About 4-5 months ago, I learned that Utrecht would be merged into Dick Blick art supply store and the Utrecht I knew would be no more. You see, Utrecht was not just a art supply store to me, it was a hip, chic, cool, trendy place where artists from all over Philadelphia purchased their art supplies. Their employees were art students and it had this feel of 'pure art'. They featured a cork board where artists could post their info, business cards etc. It was a place to mingle. Utrecht was the 'it' place to shop in the art world in Philly. Their prices were awesome and they always had what you needed. A lot of their supplies were behind the counter where students artists would assist you with your chosen materials.
Utrecht was not just a art supply store to me but a place where memories were formed and made, a place where my personality was defined and a talent was realized.
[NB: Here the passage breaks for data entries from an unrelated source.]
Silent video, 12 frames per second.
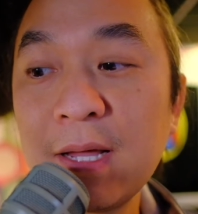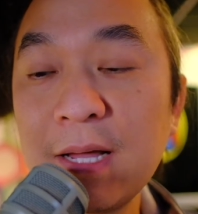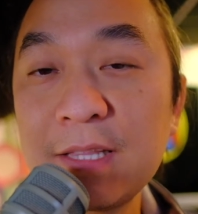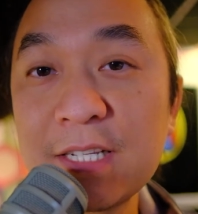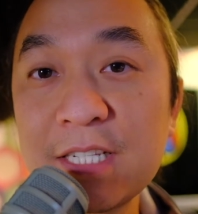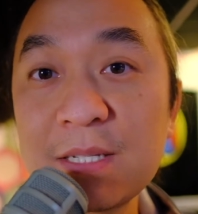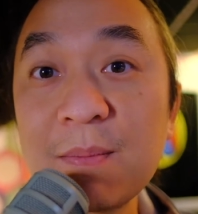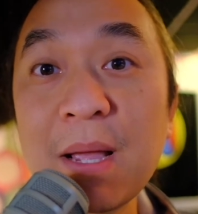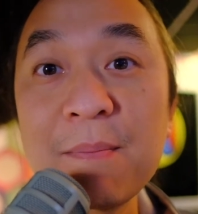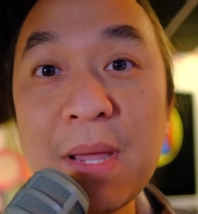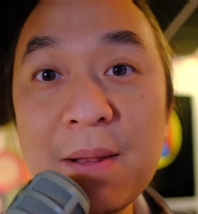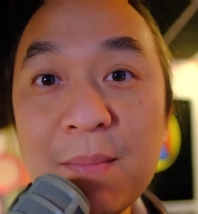This is my
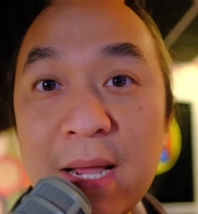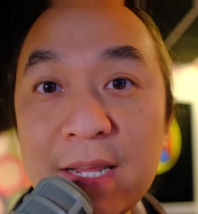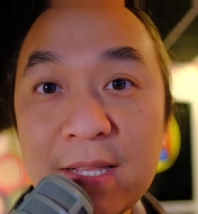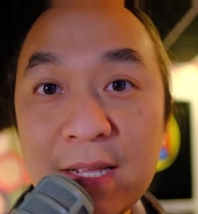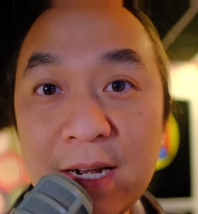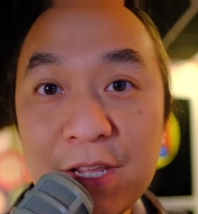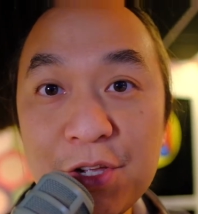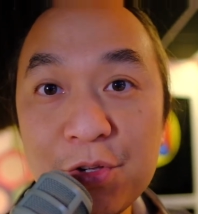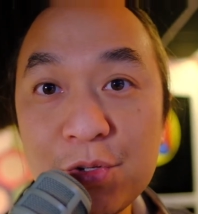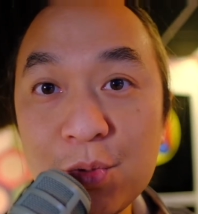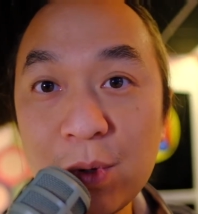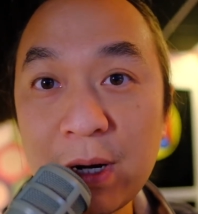main mic that I
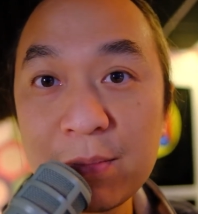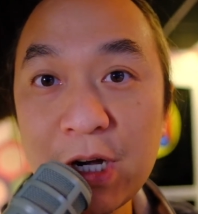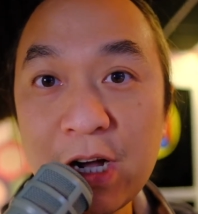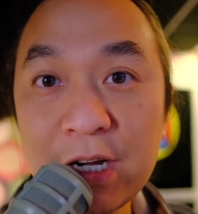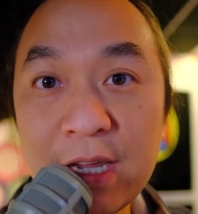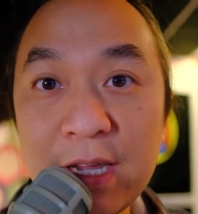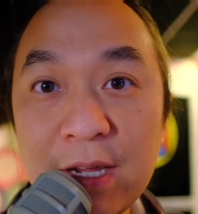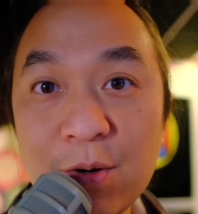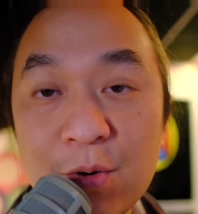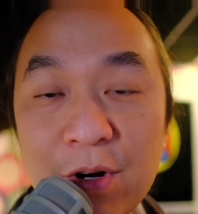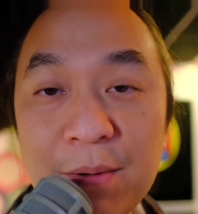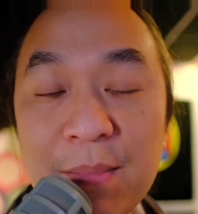use when I'm talking
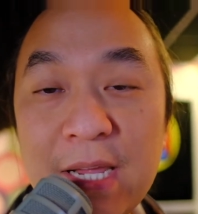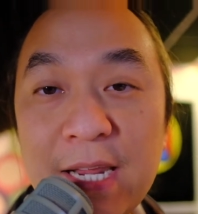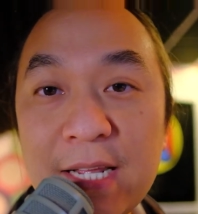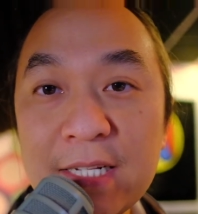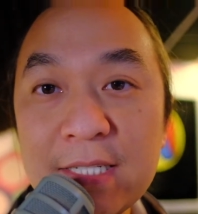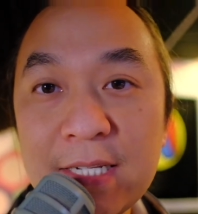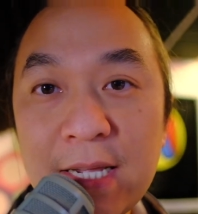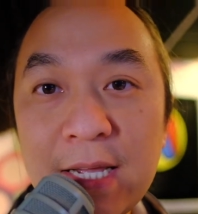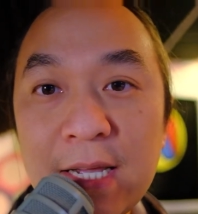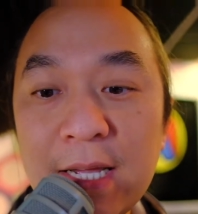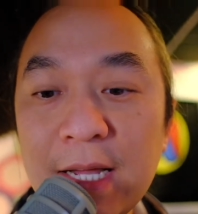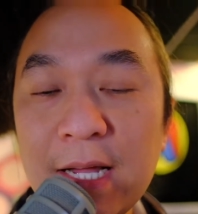or in meetings,
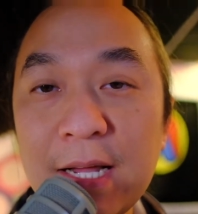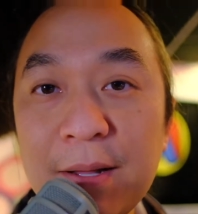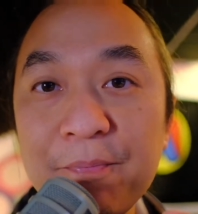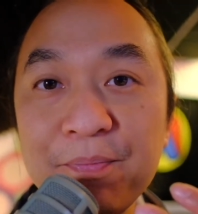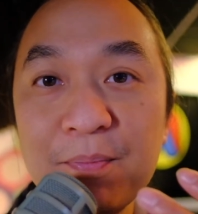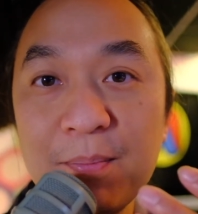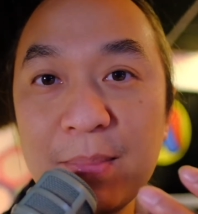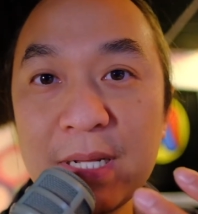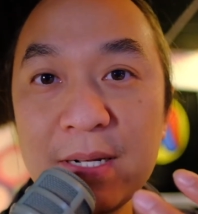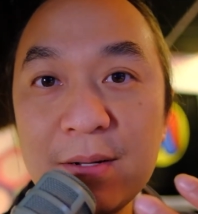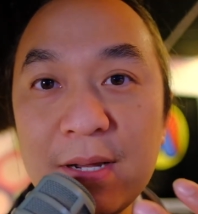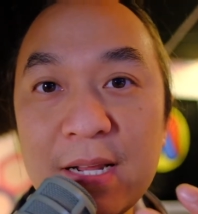but
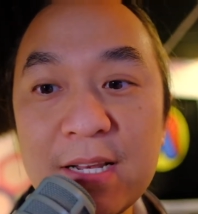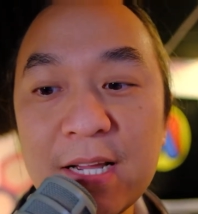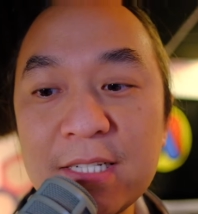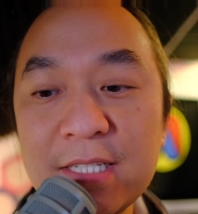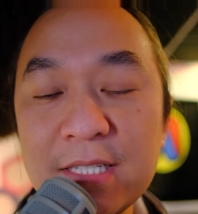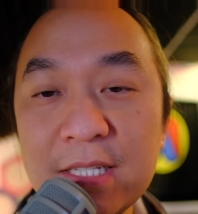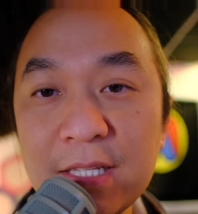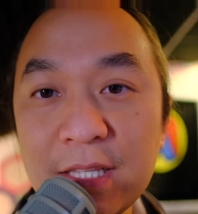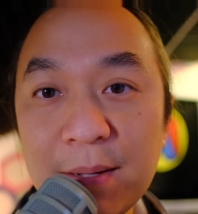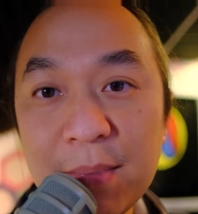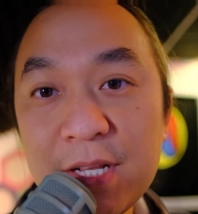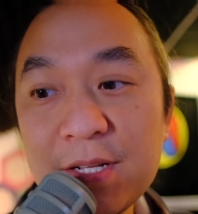it does
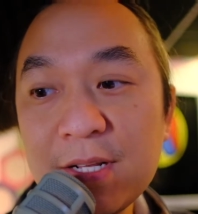limit,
When I first moved to Philly to attend Moore College of Art and Design, Utrecht was the place to go for most art supplies. I remember when I walked the first time from my dorm room on Cherry Street to Utrecht at 14th and Broad Street with my friend Linda. It was 17 blocks, seemed so far but well worth the trip. I realized I was being introduced to a city for the first time in my life. Utrecht seemed so 'cool' to me back then. I had never been in an art supply store like it. Illustration board, Letraset press type, Chartpak press type were the top supplies that I purchased at Utrecht. Airbrush machine and supplies were 'hot' and drafting tables were 'in'. If you remember that computers had not arrived in to colleges in 1983 and everything was done by hand, from rub down type to colored rub down film that came in such an array of colors that amazed me. These were the days of Pantone markers for marker renderings to matching colored papers and film were the top materials that we used in school. Illustration board was the top material to create designs, logos and advertisements to prepare artwork for printing presses. When I went there I felt like I was in artists heaven!
I loved Utrecht. I loved the materials they carried , the ambience of the store as well as the people that shopped there. I loved Utrecht for carrying the fabric paint called DEKA (now out of business) when I started painting T-shirts, baby clothes and pillows. After college, I moved to 17th Street and Spruce and Utrecht was just a couple blocks from my apartment. I remember the days of carrying home large sheets of illustration board and matte board inside large clear plastic bags. Some time after I moved to my apartment, Utrecht moved across the street and on the other side of Spruce Street. I didn't like it as much as the first location, but tried to adjust with the times. Utrecht always had the paint I used in acrylic and oil. They had canvases that I really loved. They’re canvases were weighty and had a strong cross bars in the back for extra support. The texture of the canvas was great to paint on and after I first began painting, I ordered 10 canvases 30x40 and had them shipped to my home. The total cost was approx. $180.00 for the 10. Can you beleive it? That was $18.00 for one 30x40. I still have two remaining and I will save them for a special project.
Utrecht is where I found most of my 'bags of tricks' on my blog. It is where my early college years had formed strung memories of friendship. It is where I learned about walking the city for the first time and where I felt like and learned to live and feel like an artist. Now Utrecht has formed some sort of partnership with Dick Blick and they have finally left their home on Broad Street and Spruce Street. Dick Blick is located on 13th and Chestnut Street approx. 4 blocks from Utrecht's former location. They said that they will still carry Utrechts paint but not their canvases. I have never used a Dick Blick canvas and I hope they are as good as Utrecht’s.
Utrecht has moved on to a new venture and I will miss it. I will never forget the memories it created for me. I will never forget the way it gave me an introduction into the art scene in Philadelphia. and helped me become a professional artist.. Utrecht, like Borders Book Store will be thought of as a happy, welcoming and teaching experience for me. So, Utrecht I say my goodbyes to you. Thank you for all the memories and for opening the world to help me live and become an artist.